Exercise brief
Among the entries that follow, the required portion opens with the line containing "(2.40 s to 2.80 s)" and closes with the line containing "What the speaker". Give that portion again exactly, and nothing else.

Given records
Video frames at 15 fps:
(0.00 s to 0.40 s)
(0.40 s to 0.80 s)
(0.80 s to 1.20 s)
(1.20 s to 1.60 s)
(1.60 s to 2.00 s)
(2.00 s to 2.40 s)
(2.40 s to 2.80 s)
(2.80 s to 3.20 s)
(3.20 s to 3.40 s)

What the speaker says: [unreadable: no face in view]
--
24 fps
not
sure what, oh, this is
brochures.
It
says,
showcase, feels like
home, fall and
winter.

Output below
(2.40 s to 2.80 s)
(2.80 s to 3.20 s)
(3.20 s to 3.40 s)

What the speaker says: [unreadable: no face in view]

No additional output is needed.